> [What you have to do]:
Set down, exactly as they stand, the lines from the one containing "[00:00:04.00 to 00:00:05.00]" through the last line of the records below, leaving every picture out.
---------- Dataset excerpts ----------
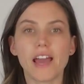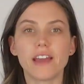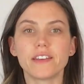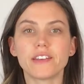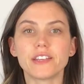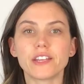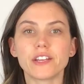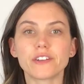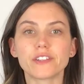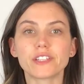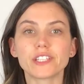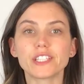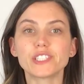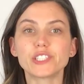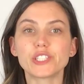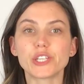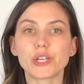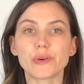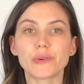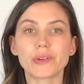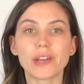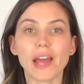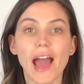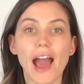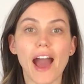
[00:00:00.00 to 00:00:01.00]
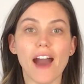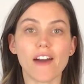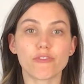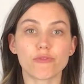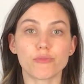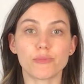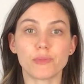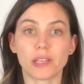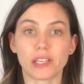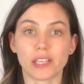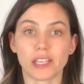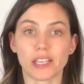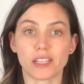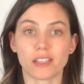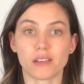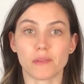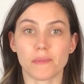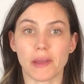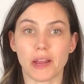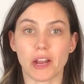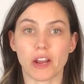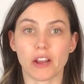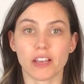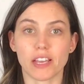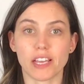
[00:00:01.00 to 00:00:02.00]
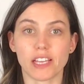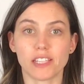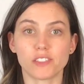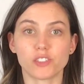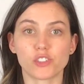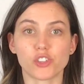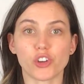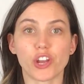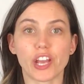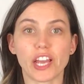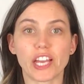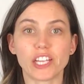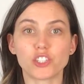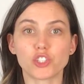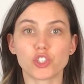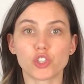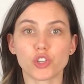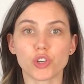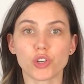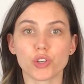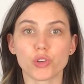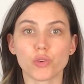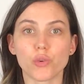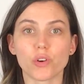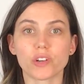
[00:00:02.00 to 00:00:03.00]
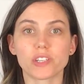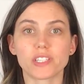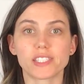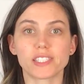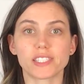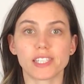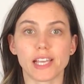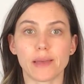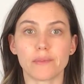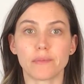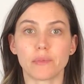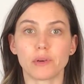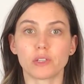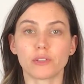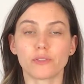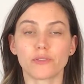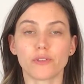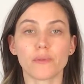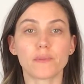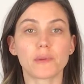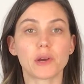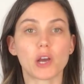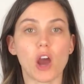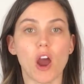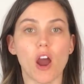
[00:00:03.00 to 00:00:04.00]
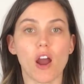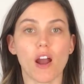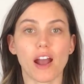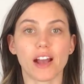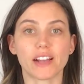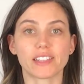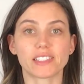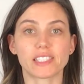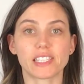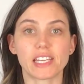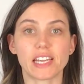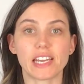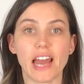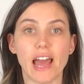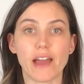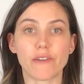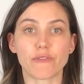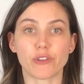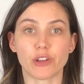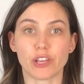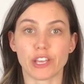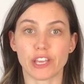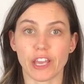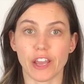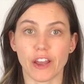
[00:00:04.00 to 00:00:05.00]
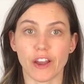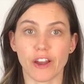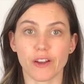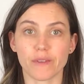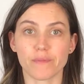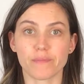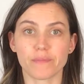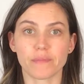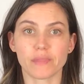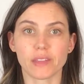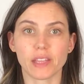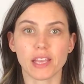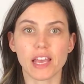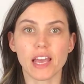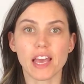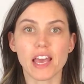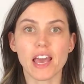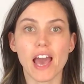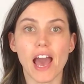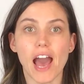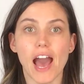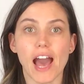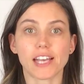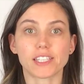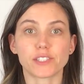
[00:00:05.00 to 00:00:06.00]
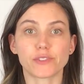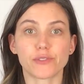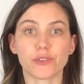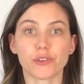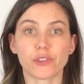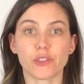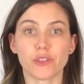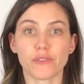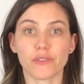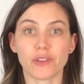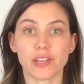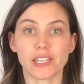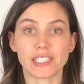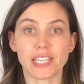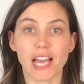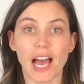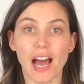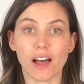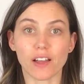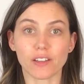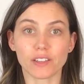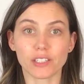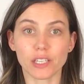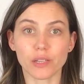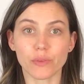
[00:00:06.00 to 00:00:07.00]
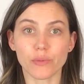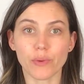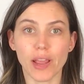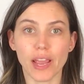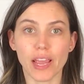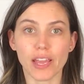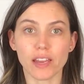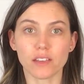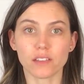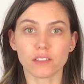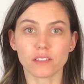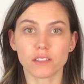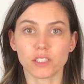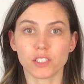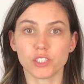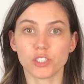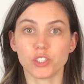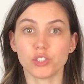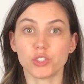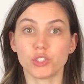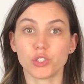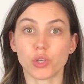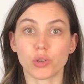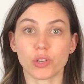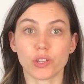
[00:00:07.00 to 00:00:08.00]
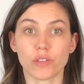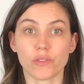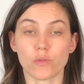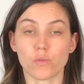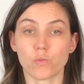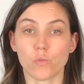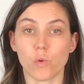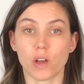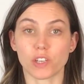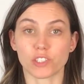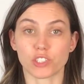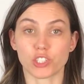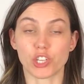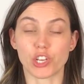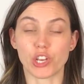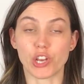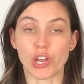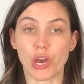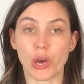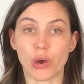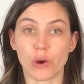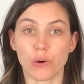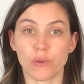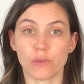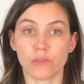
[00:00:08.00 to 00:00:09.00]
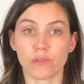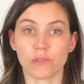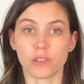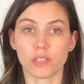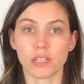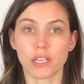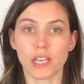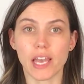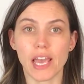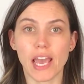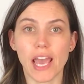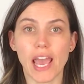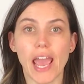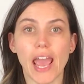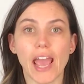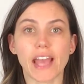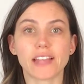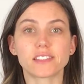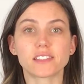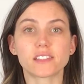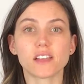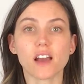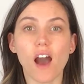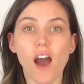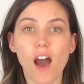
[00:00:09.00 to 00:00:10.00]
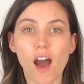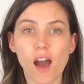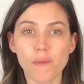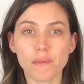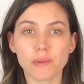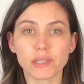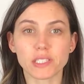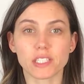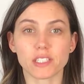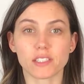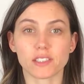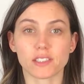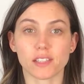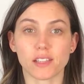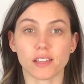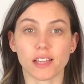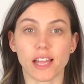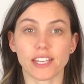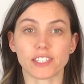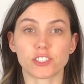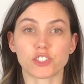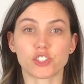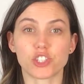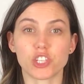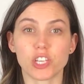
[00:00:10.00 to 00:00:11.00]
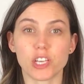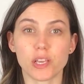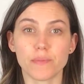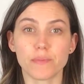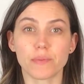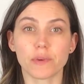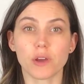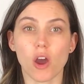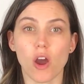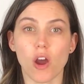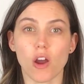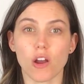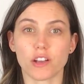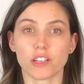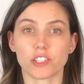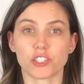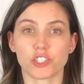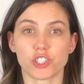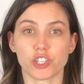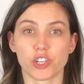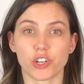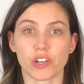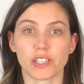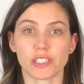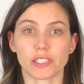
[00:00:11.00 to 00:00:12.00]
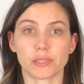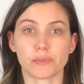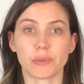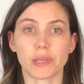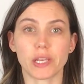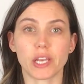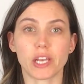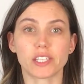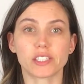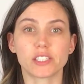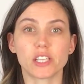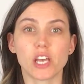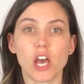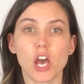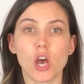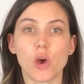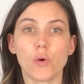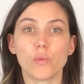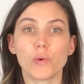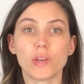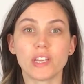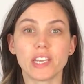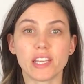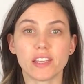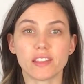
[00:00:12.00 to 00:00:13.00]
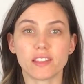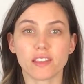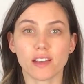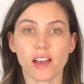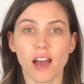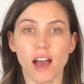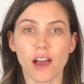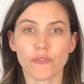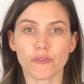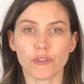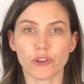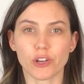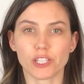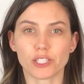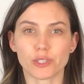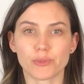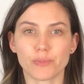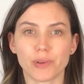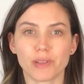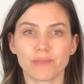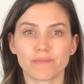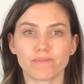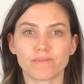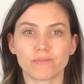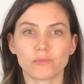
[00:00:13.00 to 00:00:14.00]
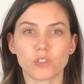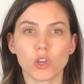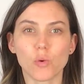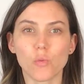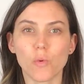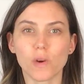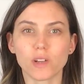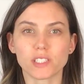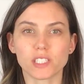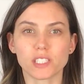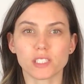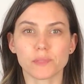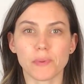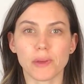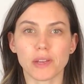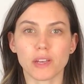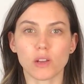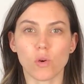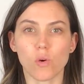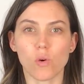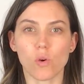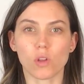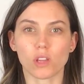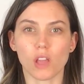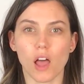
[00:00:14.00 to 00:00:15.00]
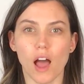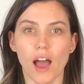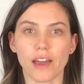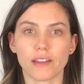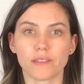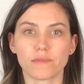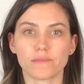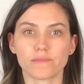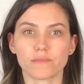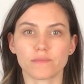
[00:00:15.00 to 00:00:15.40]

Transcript: Nearly 2.5 million Americans are injured or disabled from a car accident every year. As for the fatality rate, you don't even want to know. It's common to select cheap car insurance because we need the coverage but don't want to spend a whole lot.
----------
> [Your solution]:
[00:00:04.00 to 00:00:05.00]
[00:00:05.00 to 00:00:06.00]
[00:00:06.00 to 00:00:07.00]
[00:00:07.00 to 00:00:08.00]
[00:00:08.00 to 00:00:09.00]
[00:00:09.00 to 00:00:10.00]
[00:00:10.00 to 00:00:11.00]
[00:00:11.00 to 00:00:12.00]
[00:00:12.00 to 00:00:13.00]
[00:00:13.00 to 00:00:14.00]
[00:00:14.00 to 00:00:15.00]
[00:00:15.00 to 00:00:15.40]

Transcript: Nearly 2.5 million Americans are injured or disabled from a car accident every year. As for the fatality rate, you don't even want to know. It's common to select cheap car insurance because we need the coverage but don't want to spend a whole lot.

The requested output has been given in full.